Equilíbrio do mercado digital e papel do Judiciário marcam encerramento de seminário sobre a LGPD

​​​Os desafios para o equilíbrio do mercado digital e a importância da atuação do Poder Judiciário no contexto da nova Lei Geral de Proteção de Dados Pessoais (LGPD) marcaram os debates que concluíram o seminário Comunicação e Novas Tecnologias – Proteção de dados e simetria regulatória, realizado na última segunda-feira (26), no Superior Tribunal de Justiça (STJ).

O seminário registrou número recorde de inscritos, com mais de duas mil pessoas acompanhando presencialmente as discussões. Outros interessados puderam acompanhar o evento pela internet, em transmissão ao vivo no canal do STJ no YouTube.

O primeiro painel da tarde teve como tema “Responsabilização e Simetria Regulatória: Desafios para o equilíbrio do mercado digital”. O ministro do STJ Villas Bôas Cueva iniciou o debate destacando a relevância da LGPD (Lei 13.709/2018) para que o Brasil esteja em sintonia com os marcos legais regulatórios existentes no mundo.

Em seguida, o ministro Nefi Cordeiro ressaltou que, com o rápido avanço das tecnologias e a criação do novo marco regulatório, tanto o Poder Judiciário quanto a sociedade e os meios de comunicação terão de enfrentar questões relacionadas ao limite e à extensão de atuação das nossas leis. “Até onde queremos regular? “, questionou o magistrado.

“Precisamos discutir até onde todos os que detêm, manipulam, divulgam ou fazem o uso de dados estarão sujeitos à integridade ou não dessas novas normas criadas, pelo custo, mas também pelo interesse da sociedade em que exista o controle desses dados, e até que exista uma concorrência leal no mercado.”
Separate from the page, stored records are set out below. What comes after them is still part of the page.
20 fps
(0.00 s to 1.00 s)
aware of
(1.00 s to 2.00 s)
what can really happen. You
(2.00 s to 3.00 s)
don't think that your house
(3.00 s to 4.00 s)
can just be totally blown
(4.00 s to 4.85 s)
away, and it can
Por último, o professor da Universidade de Brasília (UnB), Márcio Aranha, ressaltou que a construção e a agregação de mercados digitais exigem que se tenha, além de revisões legislativas e de uma produção normativa bem estruturada, uma produção infralegal regulatória efetiva e a identificação do mercado de atuação. “Qual é o efetivo mercado de que tratamos?”, indagou ele.

Papel do Judiciário

Ao falar sobre os impactos da LGPD na economia digital, o ministro Paulo de Tarso Sanseverino observou que, embora a lei brasileira só entre em vigor em agosto do ano que vem, as empresas que operam no mercado internacional já estão submetidas à legislação de proteção de dados europeia. Ele lembrou, inclusive, a recente multa imposta ao Google por falhas na obtenção do consentimento dos usuários.
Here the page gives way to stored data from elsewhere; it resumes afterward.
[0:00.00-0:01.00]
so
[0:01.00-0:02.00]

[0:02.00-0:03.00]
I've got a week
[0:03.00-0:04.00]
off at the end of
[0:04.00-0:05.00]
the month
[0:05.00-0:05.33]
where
O ministro destacou o aspecto das penalidades que serão impostas pela nova lei e os casos de responsabilidade civil dos controladores e operadores dos dados, que vão trazer novas demandas ao Judiciário. Segundo ele, a lei cria um sistema muito semelhante ao do Código de Defesa do Consumidor, estabelecendo a responsabilidade objetiva, com danos morais, patrimoniais, individuais e coletivos.

A preocupação com o papel do Judiciário nesse novo cenário foi ressaltada pelo ministro Antonio Saldanha Palheiro. Para ele, a lei traz conceitos muito abstratos, com princípios genéricos e exceções amplas. O ministro afirmou que o poder público não tem a capacidade de prever todas as situações para oferecer mecanismos legais e regulatórios. Assim, ele acredita que essa regulação de utilização de dados será feita também pelo próprio mercado.